Science has spent the past several decades attempting to increase the efficiency of solar cells in order to make solar energy a viable alternative to fossil fuels. The average solar cell has a 15-20% efficiency (i.e. converting 15-20% of solar energy into usable electricity). Sharp Electronics has managed to develop a solar cell boasting 44.4% efficiency, however this is a concentrator system which requires lenses to concentrate sunlight onto the solar cells. But the scientists at MIT are working on a solution that actually reduces the efficiency. Huh?

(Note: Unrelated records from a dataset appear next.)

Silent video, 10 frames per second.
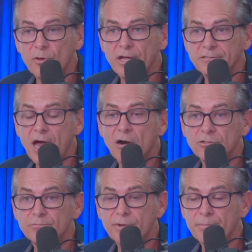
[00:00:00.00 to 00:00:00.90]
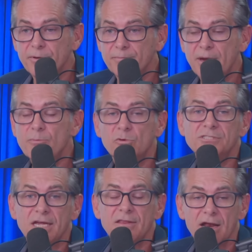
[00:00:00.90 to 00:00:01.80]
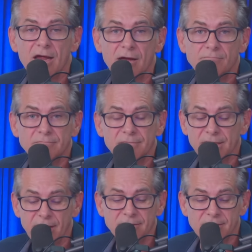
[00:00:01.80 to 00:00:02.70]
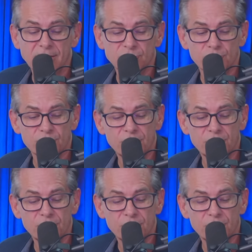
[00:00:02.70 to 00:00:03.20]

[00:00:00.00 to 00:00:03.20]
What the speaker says: like Donald, people will say that I am, and that's not true.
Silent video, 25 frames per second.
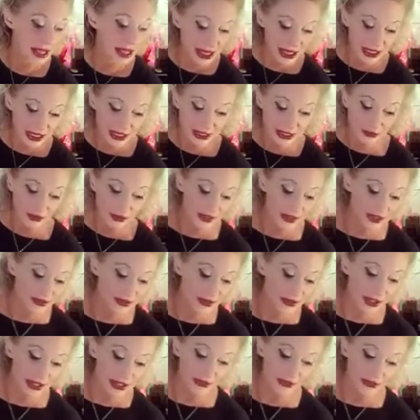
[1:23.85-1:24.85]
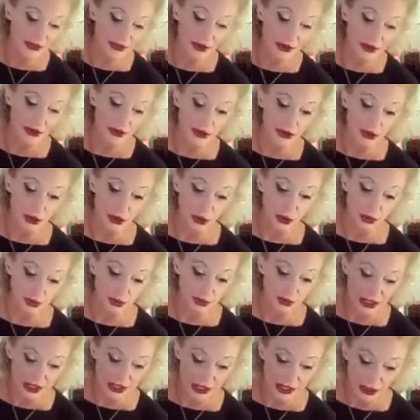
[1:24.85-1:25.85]
He feels very left out in the cold
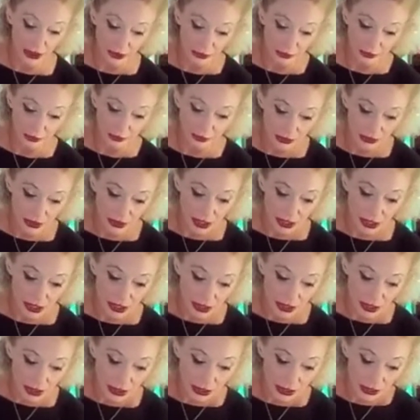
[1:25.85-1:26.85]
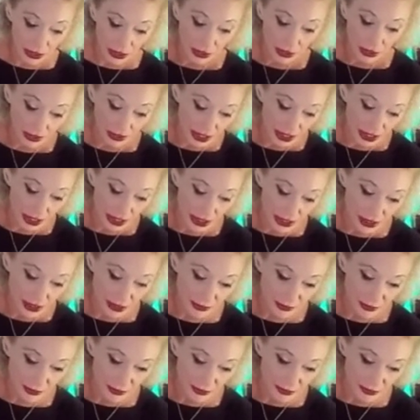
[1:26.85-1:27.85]
right now.
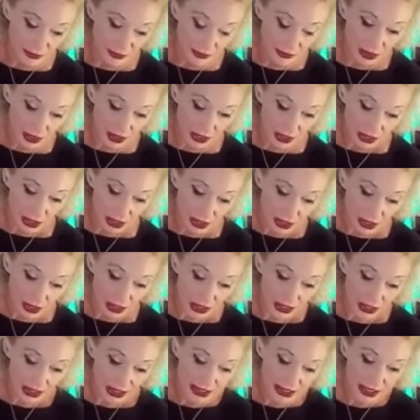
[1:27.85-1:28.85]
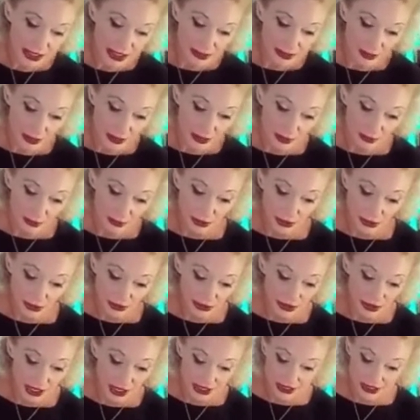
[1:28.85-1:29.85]
Okay? He does want to build. You
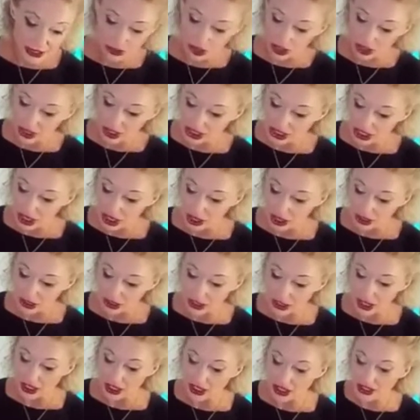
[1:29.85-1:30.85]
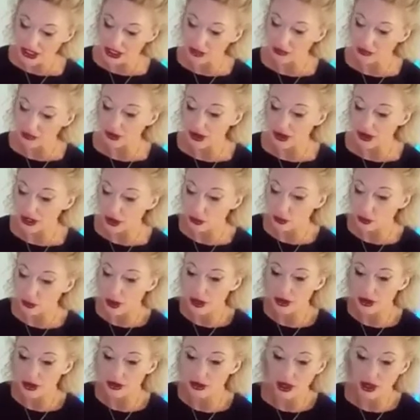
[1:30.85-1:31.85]
guys are not talking. I'm just going to find out why
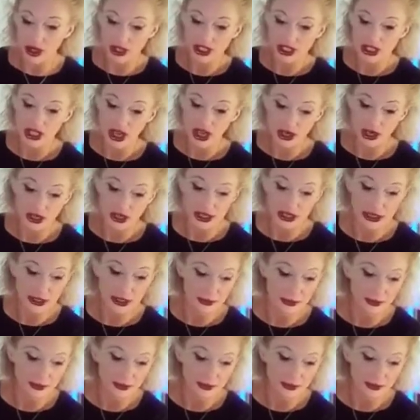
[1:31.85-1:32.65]
you're not talking.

Jeffrey Grossman, senior author of a new paper published in Nano Letters, is using nanotechnology in an effort to improve the functionality of solar cells. Using graphene (a one-atom thick sheet of carbon atoms) and molybdenum disulfide (a one atom thick sheet of molybdenum and sulfur) together to form a 2 atom thick sheet produces a solar cell capable of converting sunlight to electricity at an efficiency of 1-2%. While hardly efficient, because it is only 1 nanometer thick (1 billionth of a meter), they can be stacked to boost the overall efficiency of the system. Pound for pound, this new material generates a 1,000 times more energy than conventional photovoltaics. This can open the door for weight-sensitive applications such as aircraft or hard to access locations where transportation costs factor in.
While it is not yet manufactured in bulk, molybdenum disulfide is cheaper than silicon and opens the door to the potential for cheaper energy from the sun.